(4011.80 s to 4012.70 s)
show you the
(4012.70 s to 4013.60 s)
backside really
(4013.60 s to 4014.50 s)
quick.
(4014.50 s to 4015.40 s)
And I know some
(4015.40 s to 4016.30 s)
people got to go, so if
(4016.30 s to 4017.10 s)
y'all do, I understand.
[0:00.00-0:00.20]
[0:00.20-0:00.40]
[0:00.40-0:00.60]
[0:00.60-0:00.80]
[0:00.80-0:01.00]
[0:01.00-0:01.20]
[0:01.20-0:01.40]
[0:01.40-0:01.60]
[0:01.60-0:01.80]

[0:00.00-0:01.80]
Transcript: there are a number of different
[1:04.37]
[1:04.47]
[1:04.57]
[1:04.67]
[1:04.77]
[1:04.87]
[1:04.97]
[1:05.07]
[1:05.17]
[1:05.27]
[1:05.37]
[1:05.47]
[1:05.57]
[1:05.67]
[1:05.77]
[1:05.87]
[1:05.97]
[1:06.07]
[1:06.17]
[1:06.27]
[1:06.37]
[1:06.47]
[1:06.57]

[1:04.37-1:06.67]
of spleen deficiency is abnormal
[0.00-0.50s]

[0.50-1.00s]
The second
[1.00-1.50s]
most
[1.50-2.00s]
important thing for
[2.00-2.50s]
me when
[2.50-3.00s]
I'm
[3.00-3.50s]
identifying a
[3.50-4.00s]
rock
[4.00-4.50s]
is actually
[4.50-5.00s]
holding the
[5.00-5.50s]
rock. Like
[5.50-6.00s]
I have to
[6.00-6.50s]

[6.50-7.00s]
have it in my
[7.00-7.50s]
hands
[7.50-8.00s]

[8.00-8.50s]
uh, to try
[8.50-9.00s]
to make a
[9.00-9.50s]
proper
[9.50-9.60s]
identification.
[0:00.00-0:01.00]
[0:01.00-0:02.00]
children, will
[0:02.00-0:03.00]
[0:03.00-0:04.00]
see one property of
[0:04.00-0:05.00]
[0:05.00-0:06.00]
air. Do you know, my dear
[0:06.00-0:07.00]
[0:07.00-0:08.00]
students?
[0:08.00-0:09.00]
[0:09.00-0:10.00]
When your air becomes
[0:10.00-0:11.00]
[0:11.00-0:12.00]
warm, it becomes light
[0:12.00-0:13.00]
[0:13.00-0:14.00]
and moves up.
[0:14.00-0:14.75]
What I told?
++++++
What you will do:
Please write out, exactly as they appear, the lines from the one containing "[0:04.00-0:05.00]" through the last line of the records above, and nothing more.

Task response:
[0:04.00-0:05.00]
[0:05.00-0:06.00]
air. Do you know, my dear
[0:06.00-0:07.00]
[0:07.00-0:08.00]
students?
[0:08.00-0:09.00]
[0:09.00-0:10.00]
When your air becomes
[0:10.00-0:11.00]
[0:11.00-0:12.00]
warm, it becomes light
[0:12.00-0:13.00]
[0:13.00-0:14.00]
and moves up.
[0:14.00-0:14.75]
What I told?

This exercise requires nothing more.